**Exercise prompt**
Only the pictures stay out; please return all the entries below exactly as written.

**Data to examine**
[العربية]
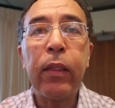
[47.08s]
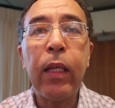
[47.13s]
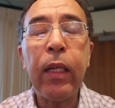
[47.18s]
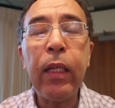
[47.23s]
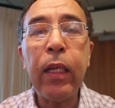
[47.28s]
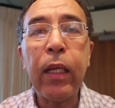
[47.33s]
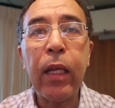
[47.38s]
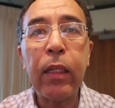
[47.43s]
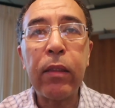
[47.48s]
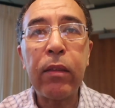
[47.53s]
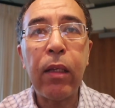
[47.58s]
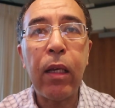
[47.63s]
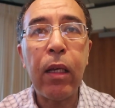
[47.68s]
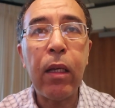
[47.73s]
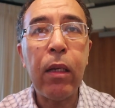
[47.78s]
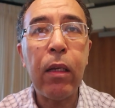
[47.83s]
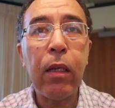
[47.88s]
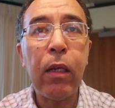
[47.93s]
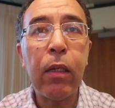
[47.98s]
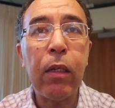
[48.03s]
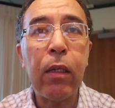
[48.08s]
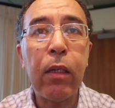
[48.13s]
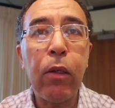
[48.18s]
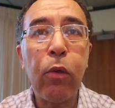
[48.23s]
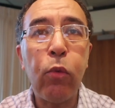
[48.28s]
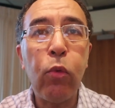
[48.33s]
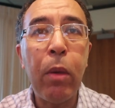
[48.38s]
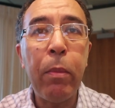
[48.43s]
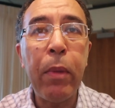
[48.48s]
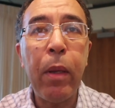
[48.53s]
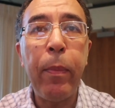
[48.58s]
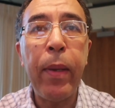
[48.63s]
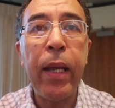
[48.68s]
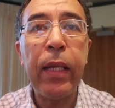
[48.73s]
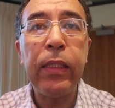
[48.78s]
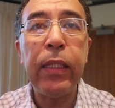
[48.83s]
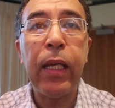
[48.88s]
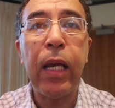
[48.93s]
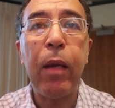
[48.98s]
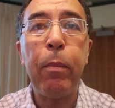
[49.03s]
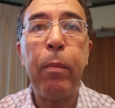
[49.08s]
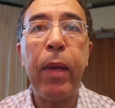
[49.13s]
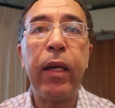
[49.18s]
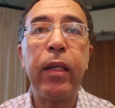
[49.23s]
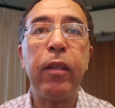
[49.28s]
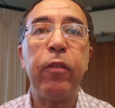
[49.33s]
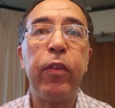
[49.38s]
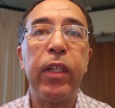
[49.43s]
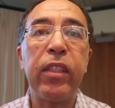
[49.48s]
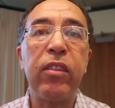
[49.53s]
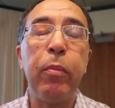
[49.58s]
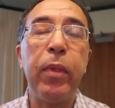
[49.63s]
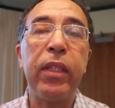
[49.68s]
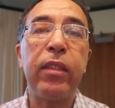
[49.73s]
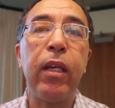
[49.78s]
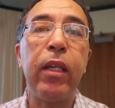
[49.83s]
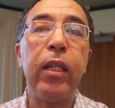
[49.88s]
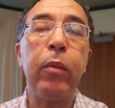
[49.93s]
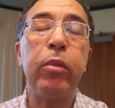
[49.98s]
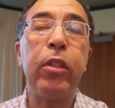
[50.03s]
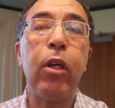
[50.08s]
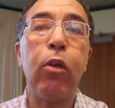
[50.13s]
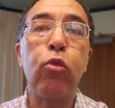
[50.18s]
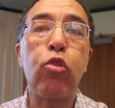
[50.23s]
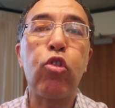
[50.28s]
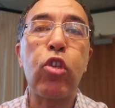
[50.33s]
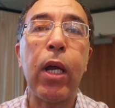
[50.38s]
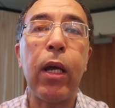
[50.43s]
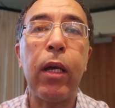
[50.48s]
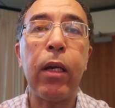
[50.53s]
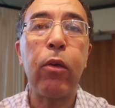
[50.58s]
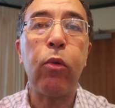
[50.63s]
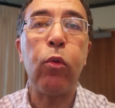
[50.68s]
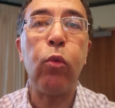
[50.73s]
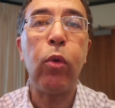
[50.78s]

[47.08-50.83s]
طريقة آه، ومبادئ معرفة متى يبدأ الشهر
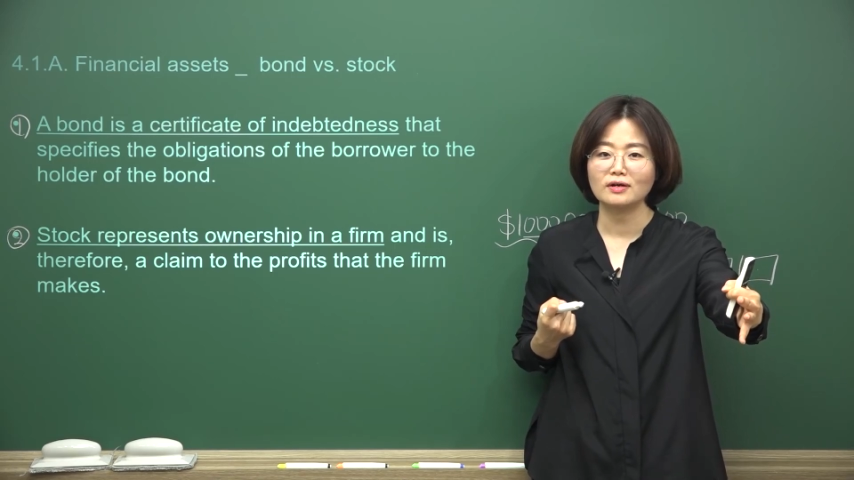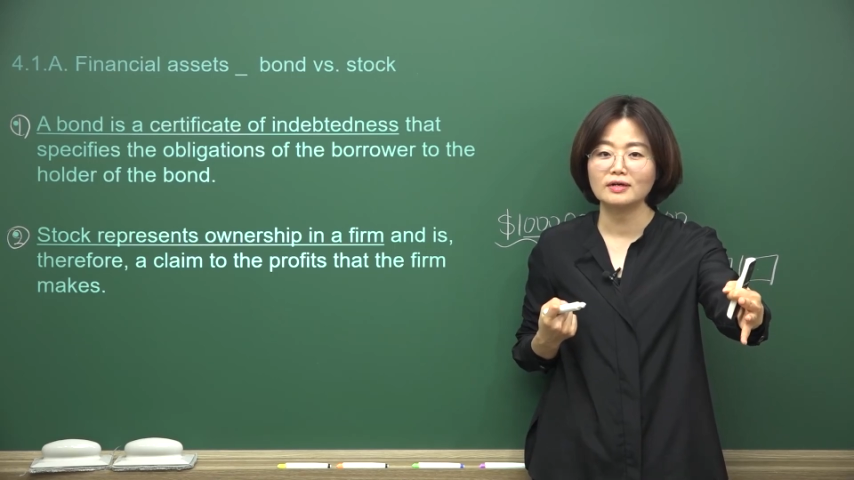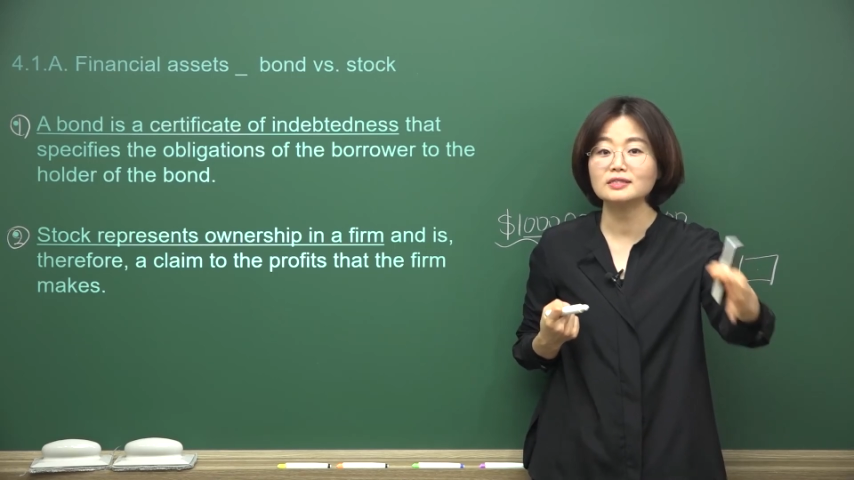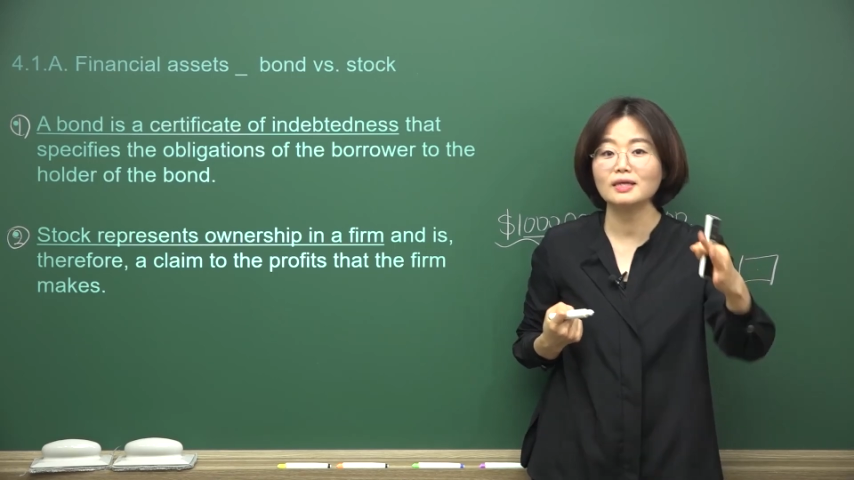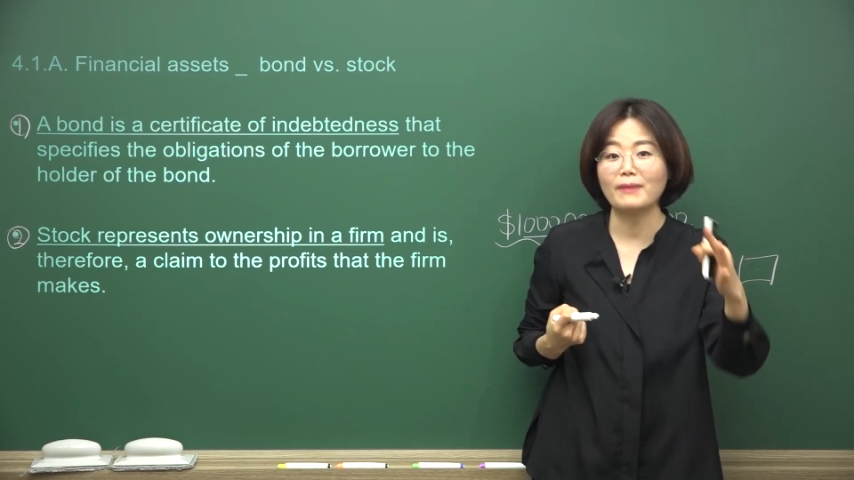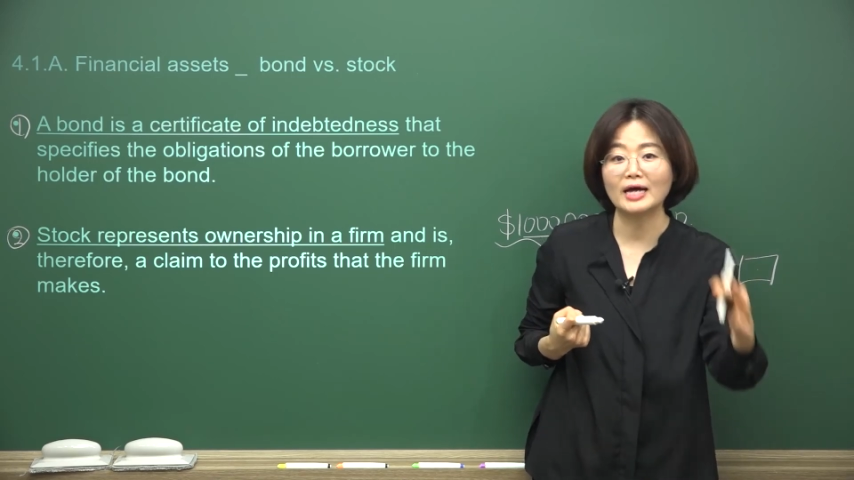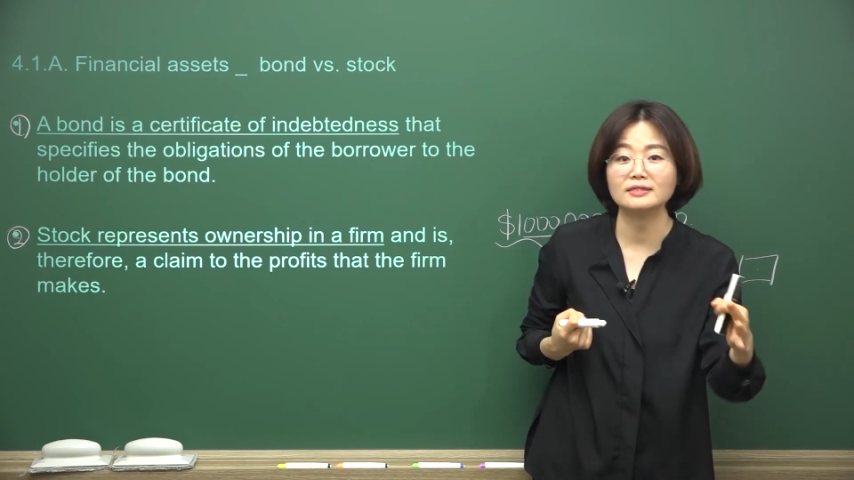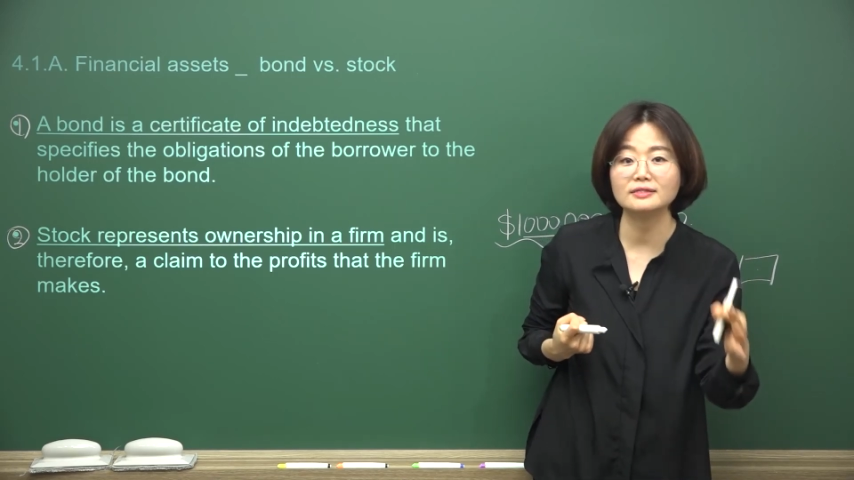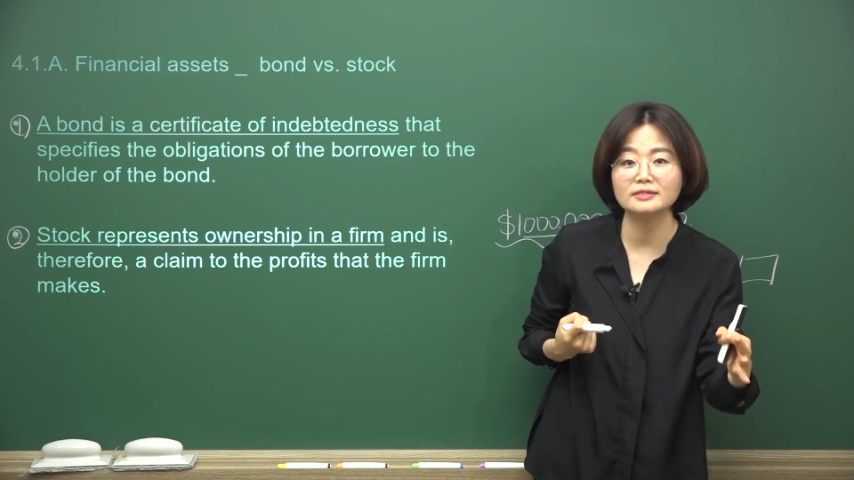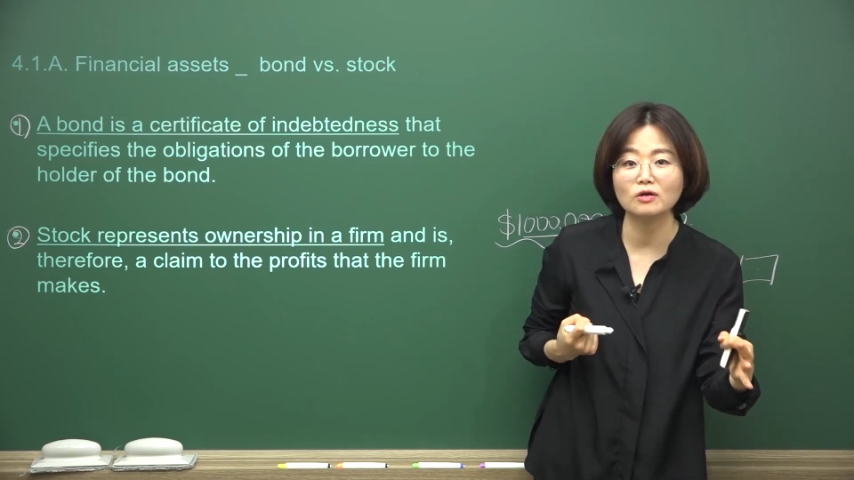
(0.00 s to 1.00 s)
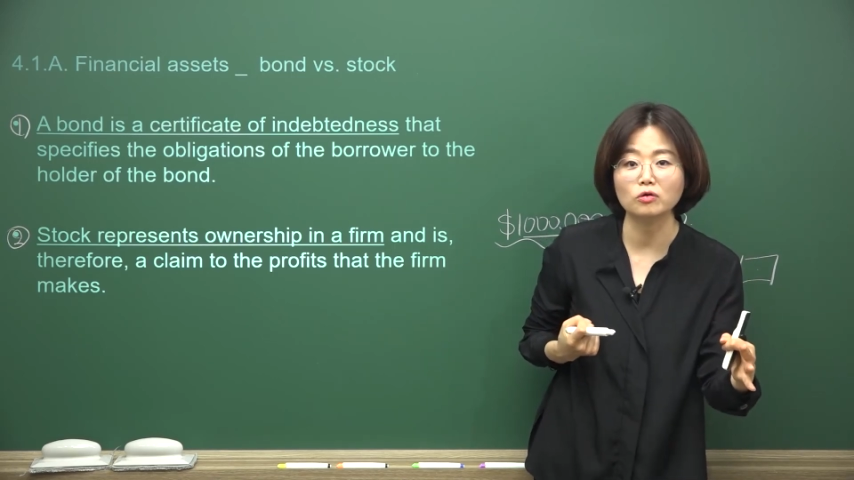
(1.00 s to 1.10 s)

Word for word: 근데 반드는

**Response for this exercise**
[العربية]
[47.08s]
[47.13s]
[47.18s]
[47.23s]
[47.28s]
[47.33s]
[47.38s]
[47.43s]
[47.48s]
[47.53s]
[47.58s]
[47.63s]
[47.68s]
[47.73s]
[47.78s]
[47.83s]
[47.88s]
[47.93s]
[47.98s]
[48.03s]
[48.08s]
[48.13s]
[48.18s]
[48.23s]
[48.28s]
[48.33s]
[48.38s]
[48.43s]
[48.48s]
[48.53s]
[48.58s]
[48.63s]
[48.68s]
[48.73s]
[48.78s]
[48.83s]
[48.88s]
[48.93s]
[48.98s]
[49.03s]
[49.08s]
[49.13s]
[49.18s]
[49.23s]
[49.28s]
[49.33s]
[49.38s]
[49.43s]
[49.48s]
[49.53s]
[49.58s]
[49.63s]
[49.68s]
[49.73s]
[49.78s]
[49.83s]
[49.88s]
[49.93s]
[49.98s]
[50.03s]
[50.08s]
[50.13s]
[50.18s]
[50.23s]
[50.28s]
[50.33s]
[50.38s]
[50.43s]
[50.48s]
[50.53s]
[50.58s]
[50.63s]
[50.68s]
[50.73s]
[50.78s]

[47.08-50.83s]
طريقة آه، ومبادئ معرفة متى يبدأ الشهر
(0.00 s to 1.00 s)
(1.00 s to 1.10 s)

Word for word: 근데 반드는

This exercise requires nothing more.